##### WORKING DATA #####

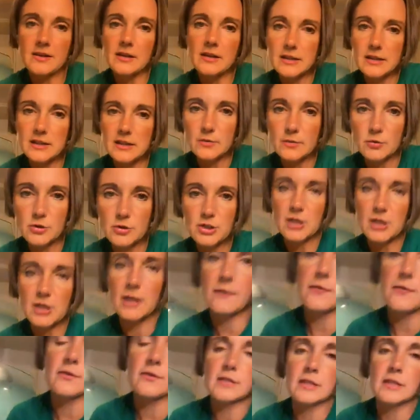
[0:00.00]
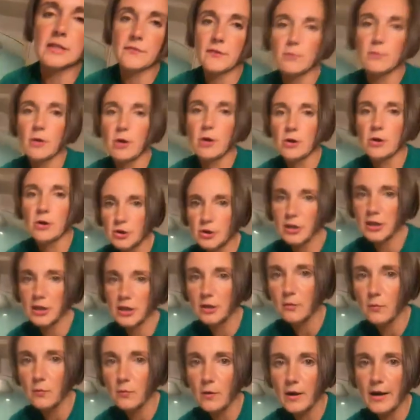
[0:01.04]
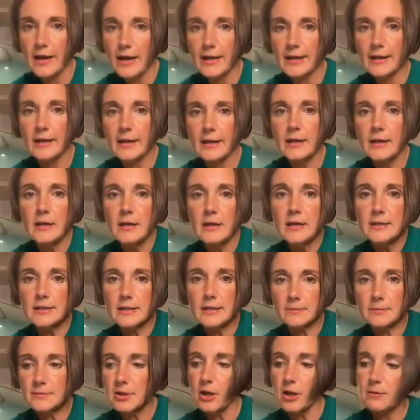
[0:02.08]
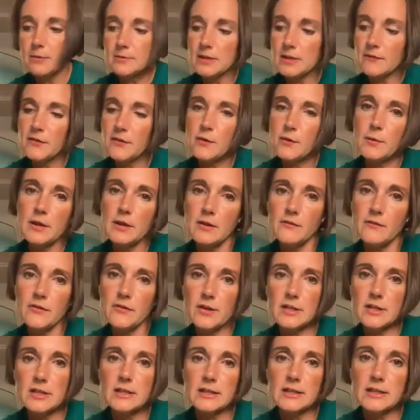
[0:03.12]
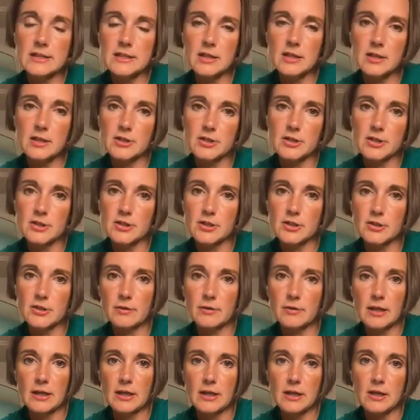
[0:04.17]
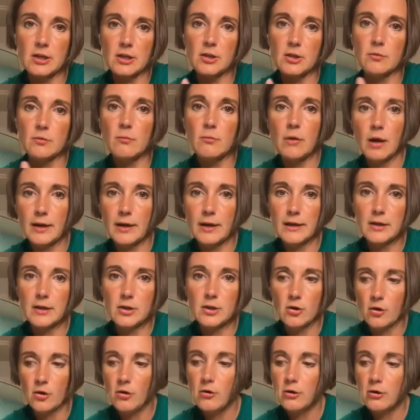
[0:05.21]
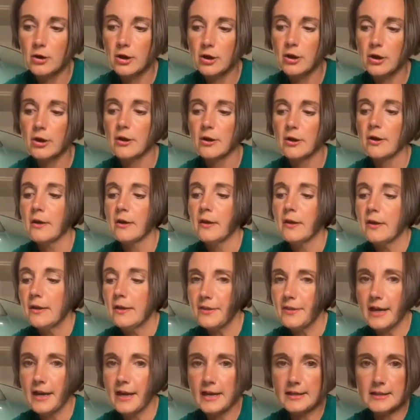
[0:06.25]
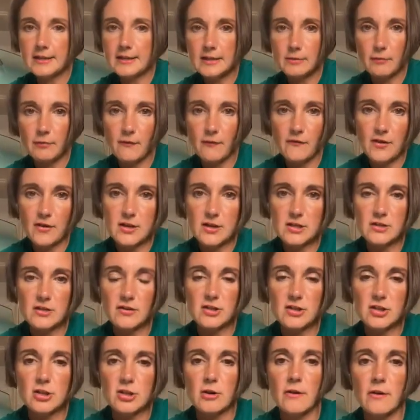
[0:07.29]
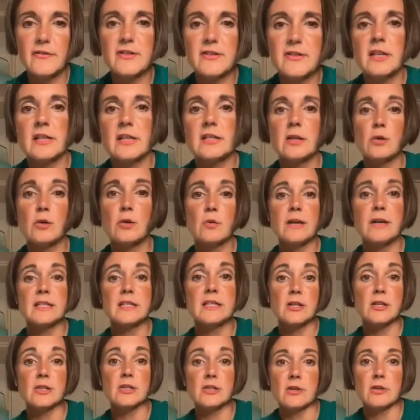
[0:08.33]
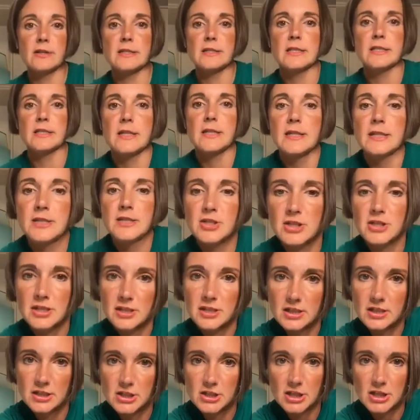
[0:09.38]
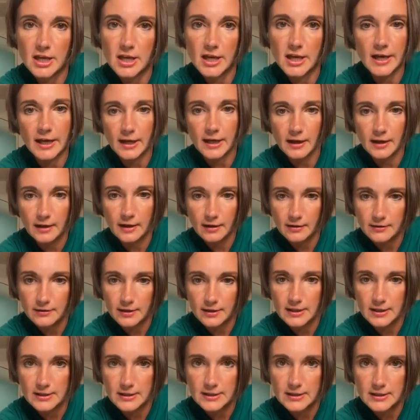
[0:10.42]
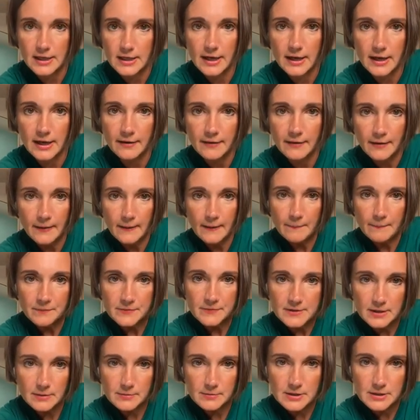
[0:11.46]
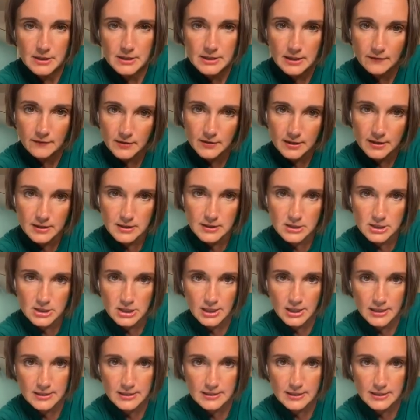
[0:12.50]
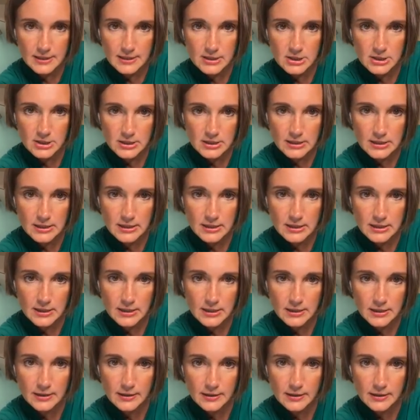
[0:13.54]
thing to watch out for is if you are cooking away, sometimes if you inadvertently touch the screen, you might knock that reverse function off. So it's always a good idea just to check that it's there. So let me just have a look in the chat actually.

#####

__TRY IT__. An exact reprint of the records above is required, with all pictures left out.

__ANSWER SECTION__.
[0:00.00]
[0:01.04]
[0:02.08]
[0:03.12]
[0:04.17]
[0:05.21]
[0:06.25]
[0:07.29]
[0:08.33]
[0:09.38]
[0:10.42]
[0:11.46]
[0:12.50]
[0:13.54]
thing to watch out for is if you are cooking away, sometimes if you inadvertently touch the screen, you might knock that reverse function off. So it's always a good idea just to check that it's there. So let me just have a look in the chat actually.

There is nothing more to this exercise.